Friday, 5 August 2016

China Moves Toward Launching Credit-Default-Swap Market

China’s interbank-market regulator is likely to seek approval from China’s central bank to launch a CDS market soon
The National Association of Financial Market Institutional Investors is likely to ask the People’s Bank of China for formal approval to launch a CDS market soon
China is edging closer to launching its own version of a popular hedging tool that protects investors in case of defaults, as the world’s No. 2 economy struggles to cope with slowing growth and record numbers of companies not paying back debt.
The National Association of Financial Market Institutional Investors, an industry body backed by China’s central bank, has consulted major banks and brokerage firms in recent weeks about the planned rollout of credit-default swaps, three people familiar with the situation said. The swaps would pay out if the issuer of a bond or a loan defaults, said the people, who were briefed by the regulator on the matter.
ENLARGE
The regulator, which oversees China’s $8.5 trillion interbank bond market, has drafted guidelines and standardized contracts for the product, one that has in the past two decades become a key tool in global markets to hedge government and corporate debt, the people said.
NAFMII has hired a group of lawyers to help align its CDS rules with internationally accepted practices and is expected to ask the People’s Bank of China for formal approval to launch the market soon, one of the people said.
Officials at NAFMII weren’t reachable for comment.
The planned rollout of rules for CDS reflects the pressures China faces as it tries to attract more investors, including global players, to a swelling bond market, even as debt defaults soar. China’s domestic bond market has had 39 defaults totaling around 25 billion yuan ($3.8 billion) this year, already exceeding the total of 20 defaults worth 12 billion yuan for all of last year. In 2014, there were five such defaults, following one in 2013.
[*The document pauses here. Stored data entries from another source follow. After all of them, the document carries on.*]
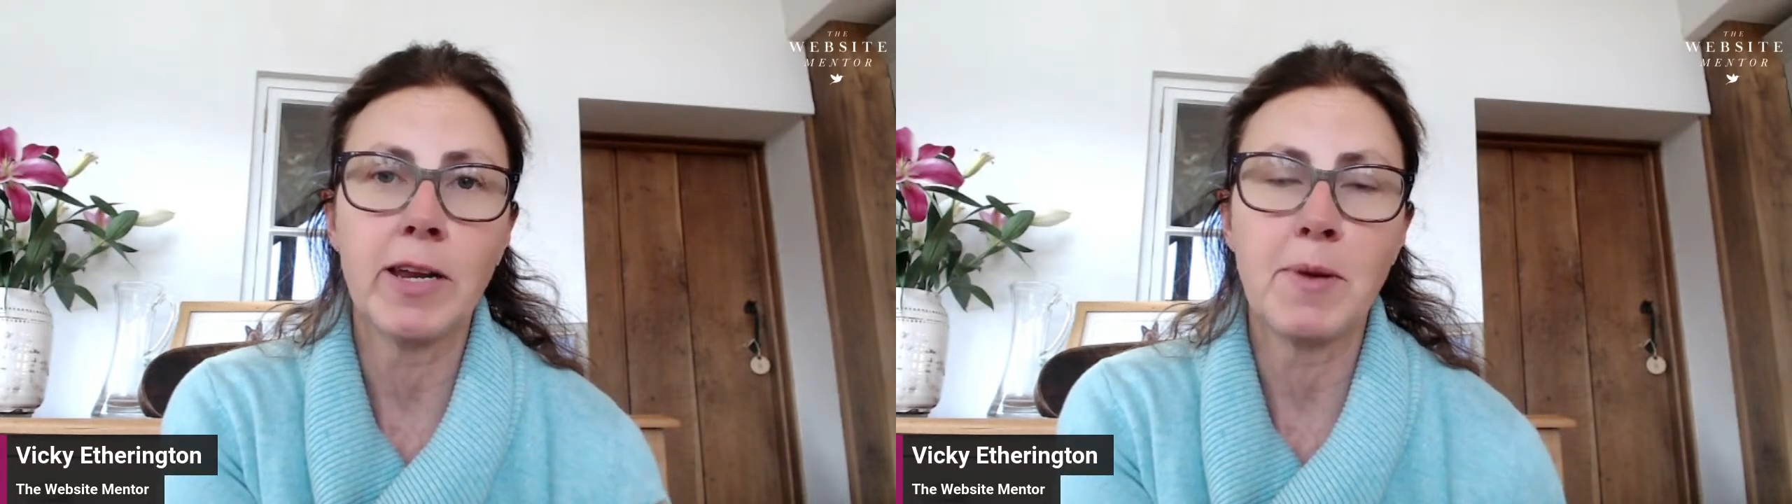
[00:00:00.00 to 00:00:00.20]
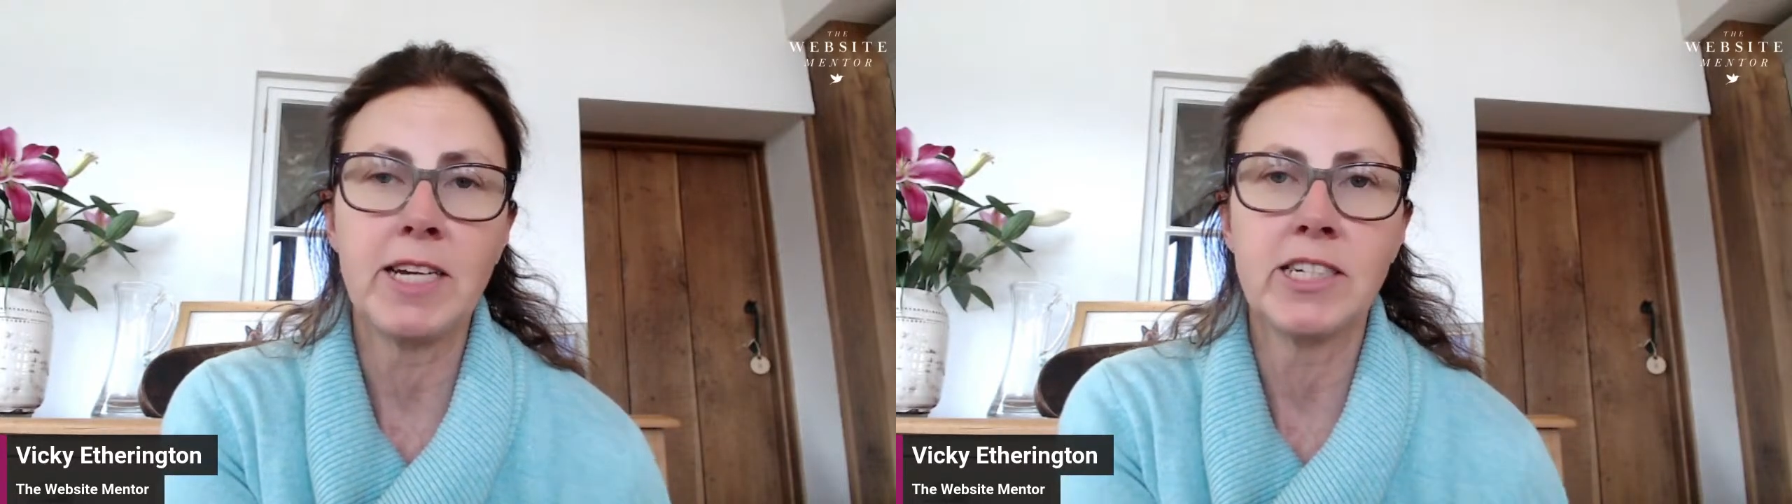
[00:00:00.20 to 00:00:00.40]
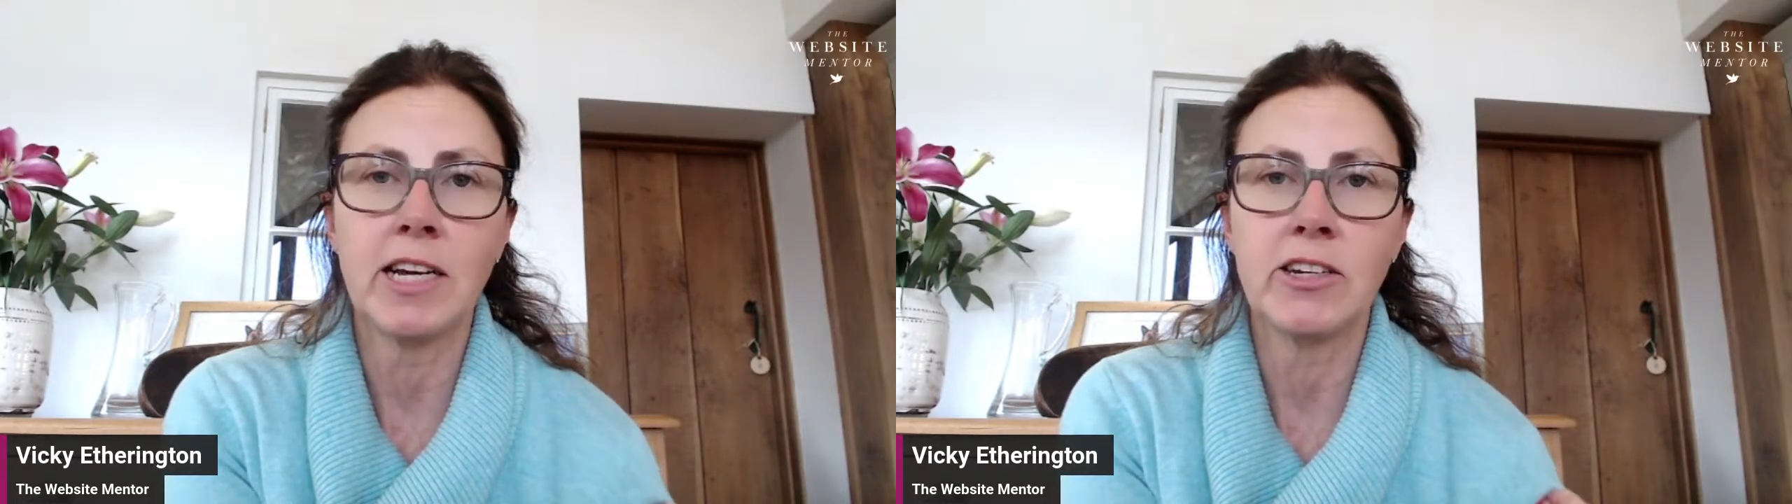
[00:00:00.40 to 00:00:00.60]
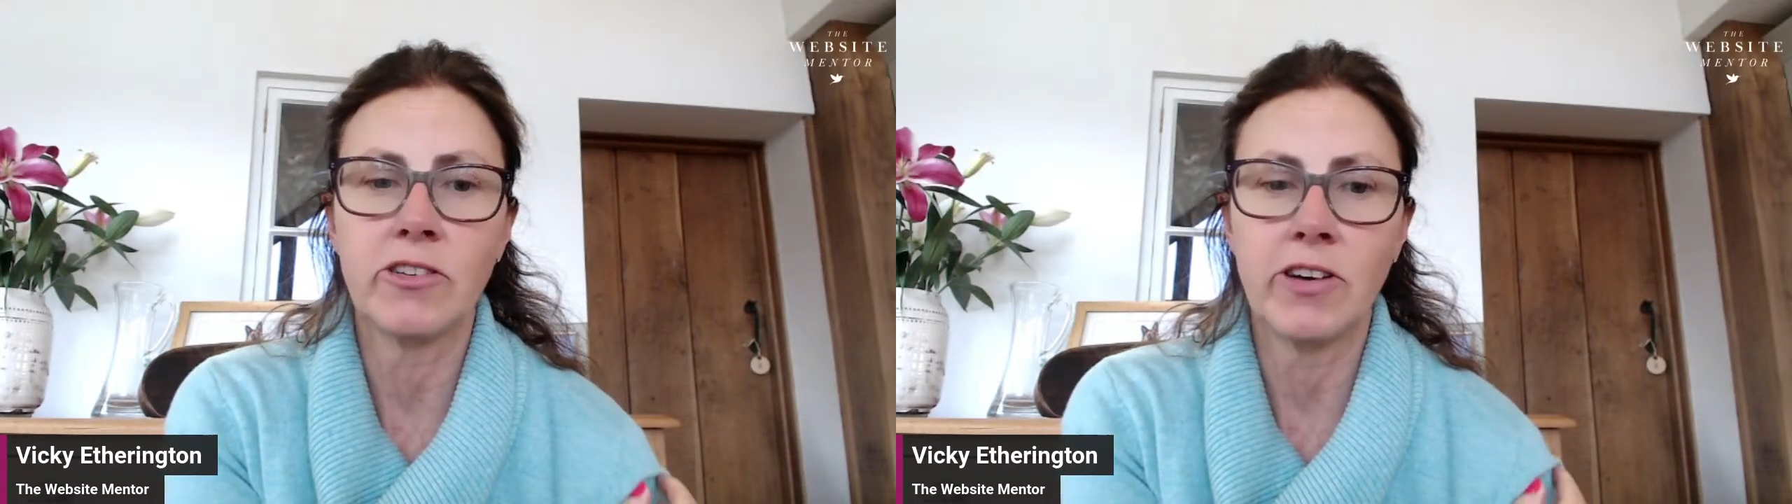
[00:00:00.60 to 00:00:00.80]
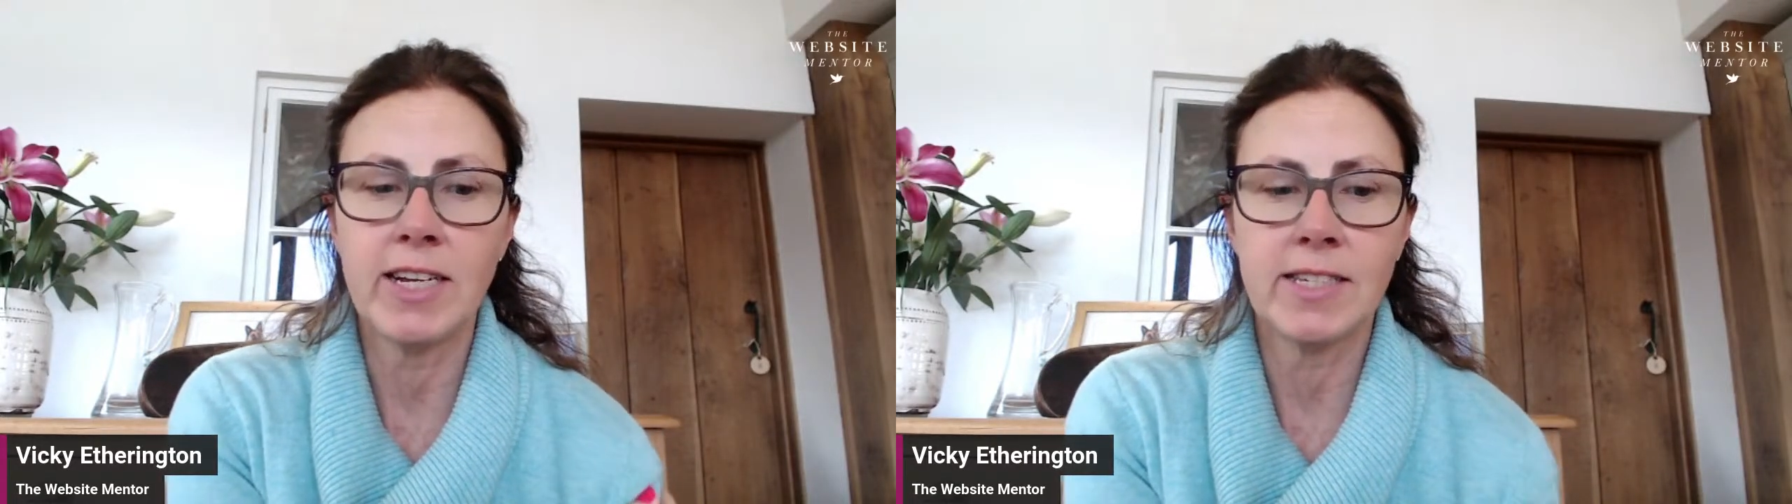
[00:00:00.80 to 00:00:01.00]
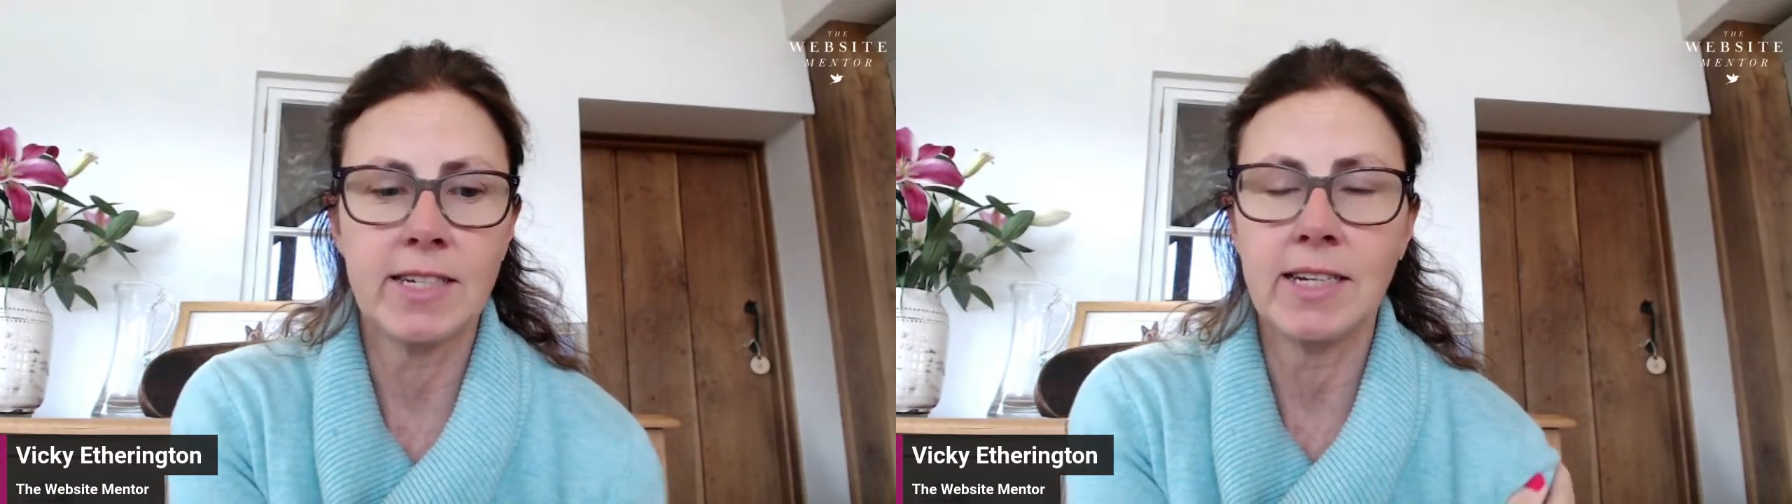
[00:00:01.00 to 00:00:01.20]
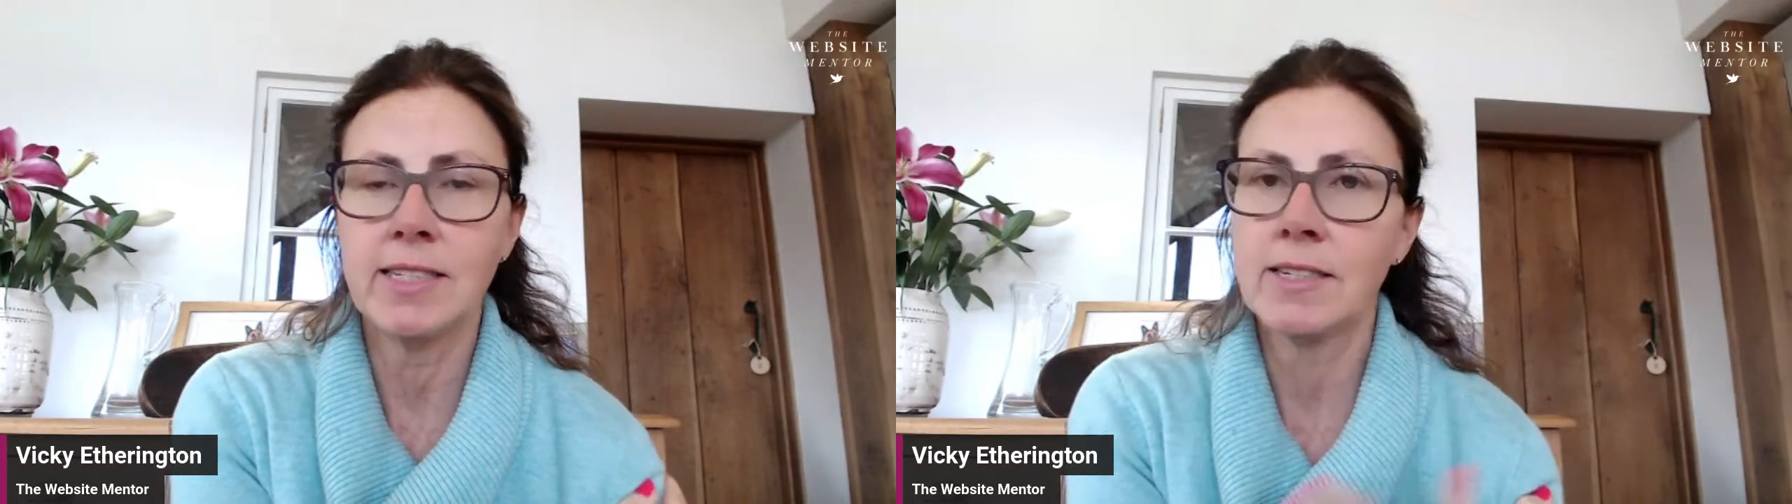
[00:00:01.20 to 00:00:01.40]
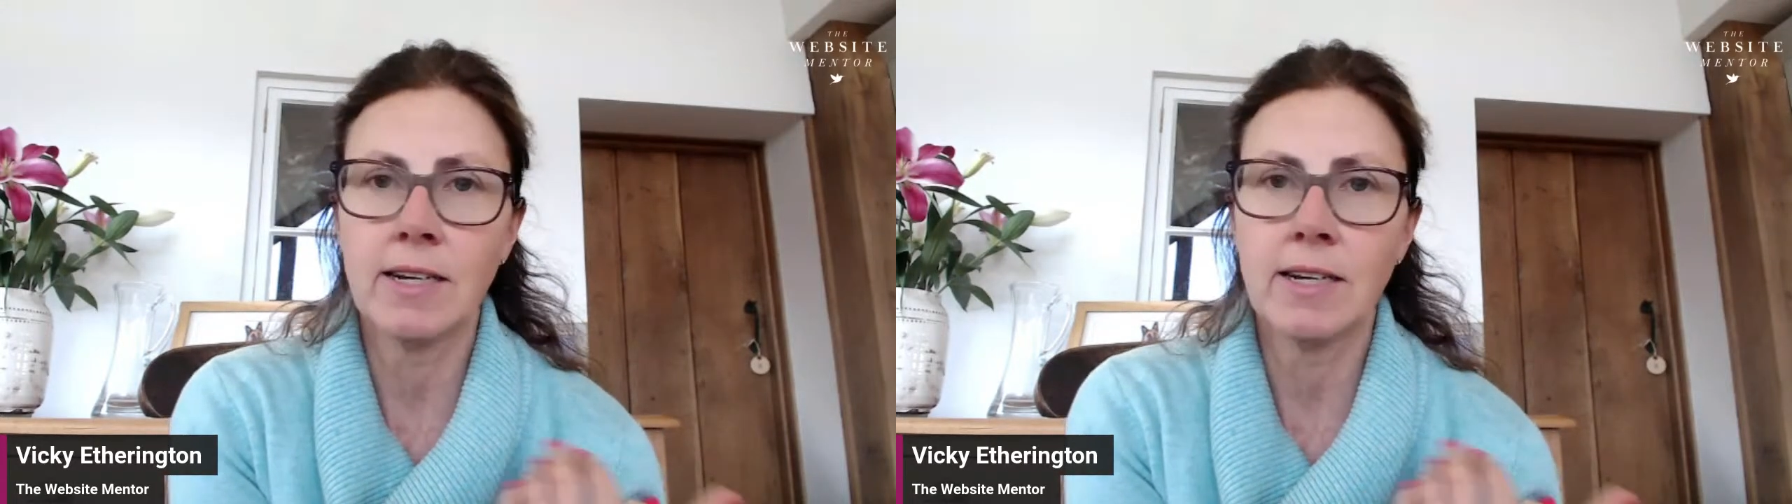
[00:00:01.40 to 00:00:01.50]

page that I'd created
 “If the [CDS plan] is carried out well in China, it will certainly be a big help to investors,” saidWang Ming, a partner at Shanghai Yaozhi Asset Management Co., a bond fund that manages two billion yuan in assets.
China experimented with a less sophisticated version of a CDS called a credit-risk-mitigation agreement, or CRMA, in 2010, in the wake of a credit binge. But the CRMA market never took off, because the state kept bailing out insolvent companies instead of letting them default, in the interests of financial and social stability.
Now, there are signs that Beijing and the country’s local governments are becoming more tolerant of debt defaults as the economy weakens further and governments feel increased fiscal strains.
“The timing is indeed better now for CDS to be introduced to China. Given that all kinds of defaults are on the rise, I think demand will be quite robust,” Mr. Wang said.
The guidelines and standardized contracts for the credit derivative drafted by NAFMII look to be in line with those published by the International Swaps and Derivatives Association, a global body based in New York that sets standard terms for derivatives transactions, said one of the people briefed on the instruments.
So great is the enthusiasm for CDS in China that some officials seem to view them as a way to help ailing companies get credit. The government of the northern province of Shanxi, China’s biggest coal-producing region, said it hopes to encourage credit-default swaps as a means to raise investor confidence in debt issued by the area’s struggling coal-mining firms. Typically big coal miners are backed by the state.
According to a front-page article published Thursday in the Shanxi Daily, the Communist Party’s local mouthpiece, companies from the region are facing greater difficulties in issuing new debt because of a weakening economy and rising debt defaults among state-run enterprises.
One of the coal-mining firms from the province that is struggling to meet its debt repayment, state-backed ChinaCoal Group Shanxi Huayu Energy Co., defaulted on a 600 million yuan one-year bond in April.
“We’ve already come up with a plan, and Shanxi would like to become the first local government to roll out a CDS contract in China,” said Liu Hongbo, an official at the financial affairs office of the Shanxi provincial government.
CDS are normally created by investment banks, which calculate the default risks involved and charge sometimes steep fees for the guarantees, and it is unclear how Shanxi province proposes to handle them.